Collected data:

Start of Block

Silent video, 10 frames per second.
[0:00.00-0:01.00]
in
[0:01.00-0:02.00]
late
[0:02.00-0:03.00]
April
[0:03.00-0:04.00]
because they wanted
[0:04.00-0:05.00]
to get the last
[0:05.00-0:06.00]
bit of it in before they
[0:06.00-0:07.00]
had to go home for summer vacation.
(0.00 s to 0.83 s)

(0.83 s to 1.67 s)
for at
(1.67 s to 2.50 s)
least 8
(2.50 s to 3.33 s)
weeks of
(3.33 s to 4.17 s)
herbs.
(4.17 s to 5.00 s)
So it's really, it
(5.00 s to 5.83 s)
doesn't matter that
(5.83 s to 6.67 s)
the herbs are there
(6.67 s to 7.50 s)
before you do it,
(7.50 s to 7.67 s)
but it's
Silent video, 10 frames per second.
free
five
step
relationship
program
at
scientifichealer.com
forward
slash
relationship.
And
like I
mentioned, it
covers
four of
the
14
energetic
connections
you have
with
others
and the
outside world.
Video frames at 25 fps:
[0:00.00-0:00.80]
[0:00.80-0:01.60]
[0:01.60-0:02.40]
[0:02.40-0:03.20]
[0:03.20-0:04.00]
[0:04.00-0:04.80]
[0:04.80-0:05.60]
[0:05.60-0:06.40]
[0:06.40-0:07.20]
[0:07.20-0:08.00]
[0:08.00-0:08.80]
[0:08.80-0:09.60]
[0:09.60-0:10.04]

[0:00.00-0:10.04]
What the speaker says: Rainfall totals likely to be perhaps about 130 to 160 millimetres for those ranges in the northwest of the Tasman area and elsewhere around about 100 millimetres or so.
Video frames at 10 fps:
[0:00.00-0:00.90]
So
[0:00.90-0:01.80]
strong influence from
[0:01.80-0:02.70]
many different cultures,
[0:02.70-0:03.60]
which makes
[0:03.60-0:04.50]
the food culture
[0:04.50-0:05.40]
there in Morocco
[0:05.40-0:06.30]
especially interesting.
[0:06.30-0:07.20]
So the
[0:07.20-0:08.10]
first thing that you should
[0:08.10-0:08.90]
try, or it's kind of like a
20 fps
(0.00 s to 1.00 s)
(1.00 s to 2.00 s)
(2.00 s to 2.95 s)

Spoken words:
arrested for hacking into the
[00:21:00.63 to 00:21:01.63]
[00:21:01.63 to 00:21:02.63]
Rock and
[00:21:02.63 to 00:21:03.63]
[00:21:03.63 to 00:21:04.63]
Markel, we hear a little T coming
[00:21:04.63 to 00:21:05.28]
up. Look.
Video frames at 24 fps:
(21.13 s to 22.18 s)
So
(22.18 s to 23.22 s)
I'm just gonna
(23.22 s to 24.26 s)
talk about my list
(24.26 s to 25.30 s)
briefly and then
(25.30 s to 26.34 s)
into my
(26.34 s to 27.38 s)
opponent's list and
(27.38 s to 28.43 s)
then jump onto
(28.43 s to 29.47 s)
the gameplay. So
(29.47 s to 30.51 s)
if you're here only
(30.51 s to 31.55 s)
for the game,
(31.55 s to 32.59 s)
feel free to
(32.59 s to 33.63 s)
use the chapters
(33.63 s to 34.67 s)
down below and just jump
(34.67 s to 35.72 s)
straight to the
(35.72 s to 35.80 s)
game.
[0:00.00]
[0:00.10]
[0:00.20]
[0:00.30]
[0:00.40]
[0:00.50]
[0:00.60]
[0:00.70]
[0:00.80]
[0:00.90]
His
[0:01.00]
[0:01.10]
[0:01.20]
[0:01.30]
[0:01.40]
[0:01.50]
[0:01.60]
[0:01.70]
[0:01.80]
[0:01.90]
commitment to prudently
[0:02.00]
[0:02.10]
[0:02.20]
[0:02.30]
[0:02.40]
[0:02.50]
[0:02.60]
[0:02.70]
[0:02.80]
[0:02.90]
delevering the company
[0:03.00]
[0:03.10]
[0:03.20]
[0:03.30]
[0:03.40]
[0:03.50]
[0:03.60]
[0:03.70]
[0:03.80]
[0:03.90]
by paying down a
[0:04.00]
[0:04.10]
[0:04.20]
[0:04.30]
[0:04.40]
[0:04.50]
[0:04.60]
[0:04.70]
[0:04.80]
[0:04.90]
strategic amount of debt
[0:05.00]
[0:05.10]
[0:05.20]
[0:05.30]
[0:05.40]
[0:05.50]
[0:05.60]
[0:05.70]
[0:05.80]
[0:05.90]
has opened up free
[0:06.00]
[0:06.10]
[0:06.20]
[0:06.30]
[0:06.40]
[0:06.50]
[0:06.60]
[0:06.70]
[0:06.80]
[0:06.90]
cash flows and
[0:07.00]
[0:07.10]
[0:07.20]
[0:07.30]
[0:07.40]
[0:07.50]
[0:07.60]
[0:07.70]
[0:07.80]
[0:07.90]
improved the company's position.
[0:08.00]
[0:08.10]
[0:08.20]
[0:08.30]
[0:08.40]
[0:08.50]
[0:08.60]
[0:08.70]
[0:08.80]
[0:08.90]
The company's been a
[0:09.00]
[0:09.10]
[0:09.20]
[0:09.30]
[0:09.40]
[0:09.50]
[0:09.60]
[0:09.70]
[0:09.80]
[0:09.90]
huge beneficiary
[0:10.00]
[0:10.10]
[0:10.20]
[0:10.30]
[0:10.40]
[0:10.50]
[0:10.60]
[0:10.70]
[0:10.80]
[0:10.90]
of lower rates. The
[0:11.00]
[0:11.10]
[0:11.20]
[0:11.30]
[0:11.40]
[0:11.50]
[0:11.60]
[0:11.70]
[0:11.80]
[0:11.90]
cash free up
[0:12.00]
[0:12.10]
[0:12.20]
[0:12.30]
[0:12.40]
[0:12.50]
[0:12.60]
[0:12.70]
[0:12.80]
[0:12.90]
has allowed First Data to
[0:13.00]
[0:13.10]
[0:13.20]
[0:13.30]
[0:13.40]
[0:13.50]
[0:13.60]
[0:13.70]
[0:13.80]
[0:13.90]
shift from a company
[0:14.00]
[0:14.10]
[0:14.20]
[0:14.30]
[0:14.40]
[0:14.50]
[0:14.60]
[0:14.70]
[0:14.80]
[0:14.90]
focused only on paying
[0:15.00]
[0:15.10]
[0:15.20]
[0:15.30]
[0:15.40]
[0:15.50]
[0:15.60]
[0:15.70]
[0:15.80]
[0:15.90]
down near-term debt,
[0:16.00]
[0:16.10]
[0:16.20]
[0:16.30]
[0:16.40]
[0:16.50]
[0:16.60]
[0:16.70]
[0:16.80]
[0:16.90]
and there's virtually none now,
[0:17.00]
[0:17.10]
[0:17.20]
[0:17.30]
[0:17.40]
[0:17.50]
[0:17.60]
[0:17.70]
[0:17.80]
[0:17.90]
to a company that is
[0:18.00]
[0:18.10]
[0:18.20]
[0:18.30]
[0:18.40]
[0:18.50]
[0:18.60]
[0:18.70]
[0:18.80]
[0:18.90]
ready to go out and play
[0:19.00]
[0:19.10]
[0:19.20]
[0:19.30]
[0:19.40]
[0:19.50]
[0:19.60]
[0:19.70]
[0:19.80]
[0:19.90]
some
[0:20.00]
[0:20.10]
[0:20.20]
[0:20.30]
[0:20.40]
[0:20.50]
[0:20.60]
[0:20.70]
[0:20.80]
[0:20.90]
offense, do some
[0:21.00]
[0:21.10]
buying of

End of Block

TASK OBJECTIVE: Print all the data exactly as shown above.

RESPONSE TO THIS TASK:
Silent video, 10 frames per second.
[0:00.00-0:01.00]
in
[0:01.00-0:02.00]
late
[0:02.00-0:03.00]
April
[0:03.00-0:04.00]
because they wanted
[0:04.00-0:05.00]
to get the last
[0:05.00-0:06.00]
bit of it in before they
[0:06.00-0:07.00]
had to go home for summer vacation.
(0.00 s to 0.83 s)

(0.83 s to 1.67 s)
for at
(1.67 s to 2.50 s)
least 8
(2.50 s to 3.33 s)
weeks of
(3.33 s to 4.17 s)
herbs.
(4.17 s to 5.00 s)
So it's really, it
(5.00 s to 5.83 s)
doesn't matter that
(5.83 s to 6.67 s)
the herbs are there
(6.67 s to 7.50 s)
before you do it,
(7.50 s to 7.67 s)
but it's
Silent video, 10 frames per second.
free
five
step
relationship
program
at
scientifichealer.com
forward
slash
relationship.
And
like I
mentioned, it
covers
four of
the
14
energetic
connections
you have
with
others
and the
outside world.
Video frames at 25 fps:
[0:00.00-0:00.80]
[0:00.80-0:01.60]
[0:01.60-0:02.40]
[0:02.40-0:03.20]
[0:03.20-0:04.00]
[0:04.00-0:04.80]
[0:04.80-0:05.60]
[0:05.60-0:06.40]
[0:06.40-0:07.20]
[0:07.20-0:08.00]
[0:08.00-0:08.80]
[0:08.80-0:09.60]
[0:09.60-0:10.04]

[0:00.00-0:10.04]
What the speaker says: Rainfall totals likely to be perhaps about 130 to 160 millimetres for those ranges in the northwest of the Tasman area and elsewhere around about 100 millimetres or so.
Video frames at 10 fps:
[0:00.00-0:00.90]
So
[0:00.90-0:01.80]
strong influence from
[0:01.80-0:02.70]
many different cultures,
[0:02.70-0:03.60]
which makes
[0:03.60-0:04.50]
the food culture
[0:04.50-0:05.40]
there in Morocco
[0:05.40-0:06.30]
especially interesting.
[0:06.30-0:07.20]
So the
[0:07.20-0:08.10]
first thing that you should
[0:08.10-0:08.90]
try, or it's kind of like a
20 fps
(0.00 s to 1.00 s)
(1.00 s to 2.00 s)
(2.00 s to 2.95 s)

Spoken words:
arrested for hacking into the
[00:21:00.63 to 00:21:01.63]
[00:21:01.63 to 00:21:02.63]
Rock and
[00:21:02.63 to 00:21:03.63]
[00:21:03.63 to 00:21:04.63]
Markel, we hear a little T coming
[00:21:04.63 to 00:21:05.28]
up. Look.
Video frames at 24 fps:
(21.13 s to 22.18 s)
So
(22.18 s to 23.22 s)
I'm just gonna
(23.22 s to 24.26 s)
talk about my list
(24.26 s to 25.30 s)
briefly and then
(25.30 s to 26.34 s)
into my
(26.34 s to 27.38 s)
opponent's list and
(27.38 s to 28.43 s)
then jump onto
(28.43 s to 29.47 s)
the gameplay. So
(29.47 s to 30.51 s)
if you're here only
(30.51 s to 31.55 s)
for the game,
(31.55 s to 32.59 s)
feel free to
(32.59 s to 33.63 s)
use the chapters
(33.63 s to 34.67 s)
down below and just jump
(34.67 s to 35.72 s)
straight to the
(35.72 s to 35.80 s)
game.
[0:00.00]
[0:00.10]
[0:00.20]
[0:00.30]
[0:00.40]
[0:00.50]
[0:00.60]
[0:00.70]
[0:00.80]
[0:00.90]
His
[0:01.00]
[0:01.10]
[0:01.20]
[0:01.30]
[0:01.40]
[0:01.50]
[0:01.60]
[0:01.70]
[0:01.80]
[0:01.90]
commitment to prudently
[0:02.00]
[0:02.10]
[0:02.20]
[0:02.30]
[0:02.40]
[0:02.50]
[0:02.60]
[0:02.70]
[0:02.80]
[0:02.90]
delevering the company
[0:03.00]
[0:03.10]
[0:03.20]
[0:03.30]
[0:03.40]
[0:03.50]
[0:03.60]
[0:03.70]
[0:03.80]
[0:03.90]
by paying down a
[0:04.00]
[0:04.10]
[0:04.20]
[0:04.30]
[0:04.40]
[0:04.50]
[0:04.60]
[0:04.70]
[0:04.80]
[0:04.90]
strategic amount of debt
[0:05.00]
[0:05.10]
[0:05.20]
[0:05.30]
[0:05.40]
[0:05.50]
[0:05.60]
[0:05.70]
[0:05.80]
[0:05.90]
has opened up free
[0:06.00]
[0:06.10]
[0:06.20]
[0:06.30]
[0:06.40]
[0:06.50]
[0:06.60]
[0:06.70]
[0:06.80]
[0:06.90]
cash flows and
[0:07.00]
[0:07.10]
[0:07.20]
[0:07.30]
[0:07.40]
[0:07.50]
[0:07.60]
[0:07.70]
[0:07.80]
[0:07.90]
improved the company's position.
[0:08.00]
[0:08.10]
[0:08.20]
[0:08.30]
[0:08.40]
[0:08.50]
[0:08.60]
[0:08.70]
[0:08.80]
[0:08.90]
The company's been a
[0:09.00]
[0:09.10]
[0:09.20]
[0:09.30]
[0:09.40]
[0:09.50]
[0:09.60]
[0:09.70]
[0:09.80]
[0:09.90]
huge beneficiary
[0:10.00]
[0:10.10]
[0:10.20]
[0:10.30]
[0:10.40]
[0:10.50]
[0:10.60]
[0:10.70]
[0:10.80]
[0:10.90]
of lower rates. The
[0:11.00]
[0:11.10]
[0:11.20]
[0:11.30]
[0:11.40]
[0:11.50]
[0:11.60]
[0:11.70]
[0:11.80]
[0:11.90]
cash free up
[0:12.00]
[0:12.10]
[0:12.20]
[0:12.30]
[0:12.40]
[0:12.50]
[0:12.60]
[0:12.70]
[0:12.80]
[0:12.90]
has allowed First Data to
[0:13.00]
[0:13.10]
[0:13.20]
[0:13.30]
[0:13.40]
[0:13.50]
[0:13.60]
[0:13.70]
[0:13.80]
[0:13.90]
shift from a company
[0:14.00]
[0:14.10]
[0:14.20]
[0:14.30]
[0:14.40]
[0:14.50]
[0:14.60]
[0:14.70]
[0:14.80]
[0:14.90]
focused only on paying
[0:15.00]
[0:15.10]
[0:15.20]
[0:15.30]
[0:15.40]
[0:15.50]
[0:15.60]
[0:15.70]
[0:15.80]
[0:15.90]
down near-term debt,
[0:16.00]
[0:16.10]
[0:16.20]
[0:16.30]
[0:16.40]
[0:16.50]
[0:16.60]
[0:16.70]
[0:16.80]
[0:16.90]
and there's virtually none now,
[0:17.00]
[0:17.10]
[0:17.20]
[0:17.30]
[0:17.40]
[0:17.50]
[0:17.60]
[0:17.70]
[0:17.80]
[0:17.90]
to a company that is
[0:18.00]
[0:18.10]
[0:18.20]
[0:18.30]
[0:18.40]
[0:18.50]
[0:18.60]
[0:18.70]
[0:18.80]
[0:18.90]
ready to go out and play
[0:19.00]
[0:19.10]
[0:19.20]
[0:19.30]
[0:19.40]
[0:19.50]
[0:19.60]
[0:19.70]
[0:19.80]
[0:19.90]
some
[0:20.00]
[0:20.10]
[0:20.20]
[0:20.30]
[0:20.40]
[0:20.50]
[0:20.60]
[0:20.70]
[0:20.80]
[0:20.90]
offense, do some
[0:21.00]
[0:21.10]
buying of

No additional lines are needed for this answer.